Nouvelles manifestations de masse au Japon

C’est le projet de loi sur l’engagement de l’armée japonaise, appelée “forces d’auto-défense”, qui mobilise à nouveau de nombreux Japonais. Après la manifestation massive du mois dernier, ils étaient, de nouveau, plusieurs dizaines de milliers à entourer le parlement pour tenter d’empêcher l’adoption de la loi. Les organisateurs mentionnent 45 000 personnes cette fois-ci.

Les manifestations sont généralement limitées aux trottoirs par de très nombreux policiers. Mais ces derniers ont été débordés et la foule a pu envahir la chaussée sur la rue qui mène au parlement. Outre des slogans contre le projet de loi, il y a aussi des appels à la démission du premier ministre, qui chute dans les sondages.

Des étudiants appellent à manifester tous les jours, jusqu’au passage de la loi devant la chambre basse, le 16 septembre et devant la chambre haute, le 18 septembre probablement. Le gouvernement veut éviter le long week-end du 19-20 septembre qui est suivi par plusieurs jours fériés (silver week), de crainte de nouvelles manifestations massives.

C’est ce même gouvernement qui doit gérer la catastrophe nucléaire. Comment peut-il y arriver sans écouter l’avis de la population ? Le premier ministre a déclaré que le soutien de la population devrait augmenter après le vote, avec le temps qui passe. Bref, la population se laisserait emporter par ses émotions. Une fois la raison revenue, tout le monde réalisera combien le premier ministre avait raison ! Quel mépris !

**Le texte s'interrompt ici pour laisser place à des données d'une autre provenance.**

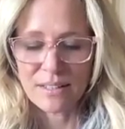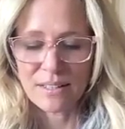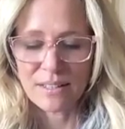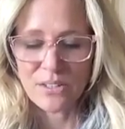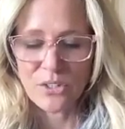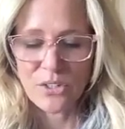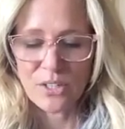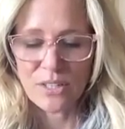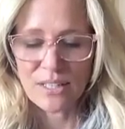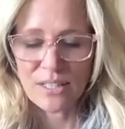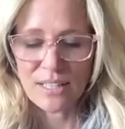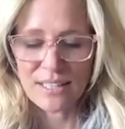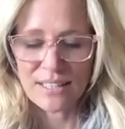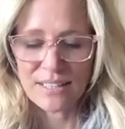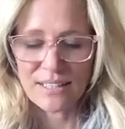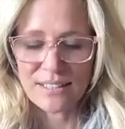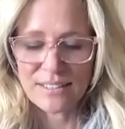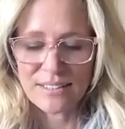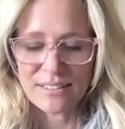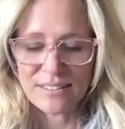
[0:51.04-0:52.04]
on each
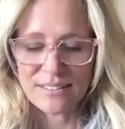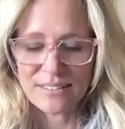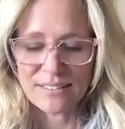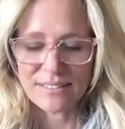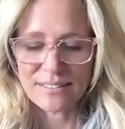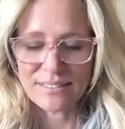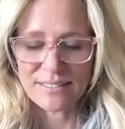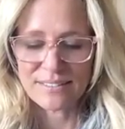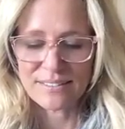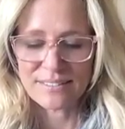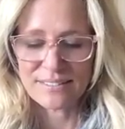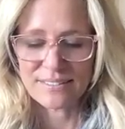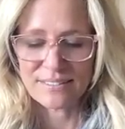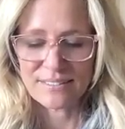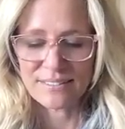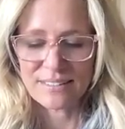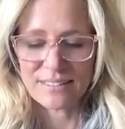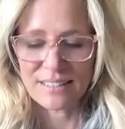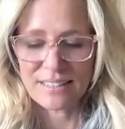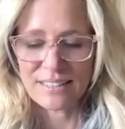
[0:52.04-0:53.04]
inhale
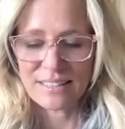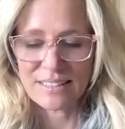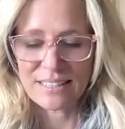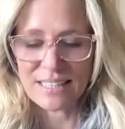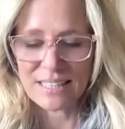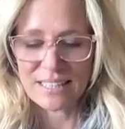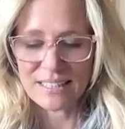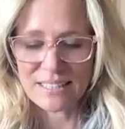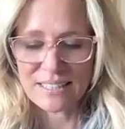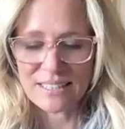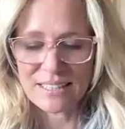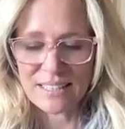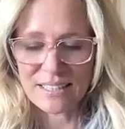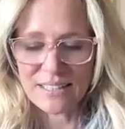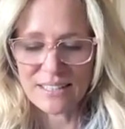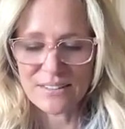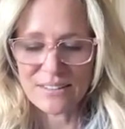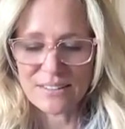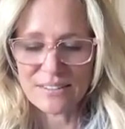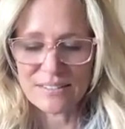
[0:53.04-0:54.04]
and
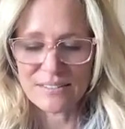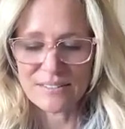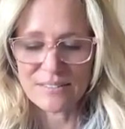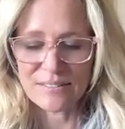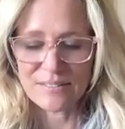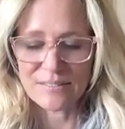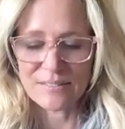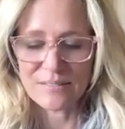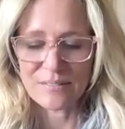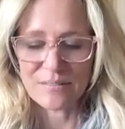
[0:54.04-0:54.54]
exhale.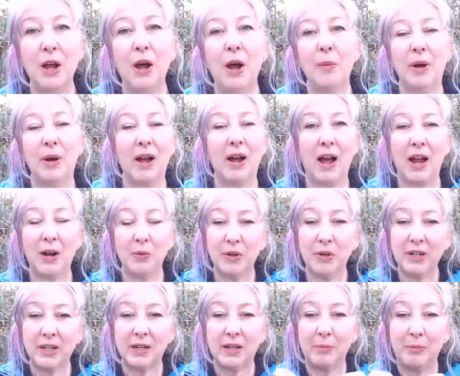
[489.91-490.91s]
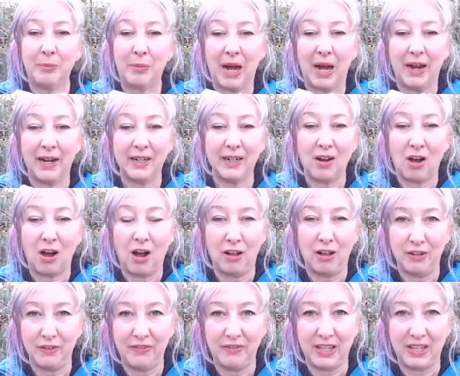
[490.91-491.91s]
but I want to combine all
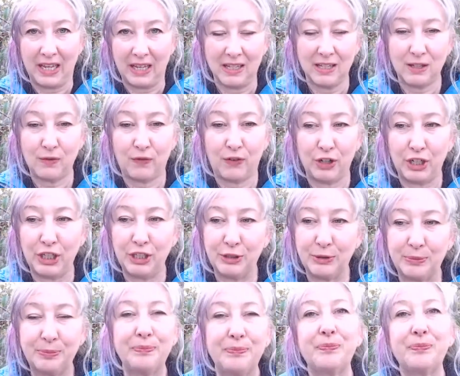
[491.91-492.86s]
of these for you.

C’est la même philosophie qui est appliquée au retour des populations. Tout faire pour qu’elles rentrent, en pariant qu’elles seront d’accord, une fois de retour. Mais, c’est faire fi du stress engendré par cette situation et des risques liés au seuil de dose élevé qui est maintenu pour la politique de retour.

Il y a eu un changement important dans la société japonaise après la triple catastrophe de mars 2011. De nombreuses personnes se sont organisées pour accéder à la connaissance nécessaire pour prendre des décisions dans une situation de risque nouvelle due à la radioactivité (voir notre rapport de février 2012 sur les initiatives citoyennes au Japon). La défiance, voire la colère, envers les autorités est aussi plus forte. Cela se traduit par des manifestations massives, que ce soit contre l’énergie nucléaire, le déplacement d’une base militaire américaine à Okinawa ou ce projet de loi. Il est aussi impossible de trouver des sites pour le stockage des déchets radioactifs.

Un documentaire récent, dédié à ces manifestations, “Tell the Prime Minister“, met bien en évidence la grande diversité des personnes qui manifestent. (L’extrait vidéo sur ce site montrent des manifestations contre le redémarrage des réacteurs nucléaires. On entend saïkadô hantaï, saïkadô hantaï…).

La classe politique au pouvoir à Tôkyô ne veut pas voir ces changements sociétaux et continue à se comporter comme avant. Les décisions prises sans respecter l’avis des populations peuvent être particulièrement délétères pour les victimes de la catastrophe de Fukushima. Ce seront, une fois de plus, les personnes les plus vulnérables, qui n’ont pas les moyens de s’opposer aux autorités, qui en feront les frais.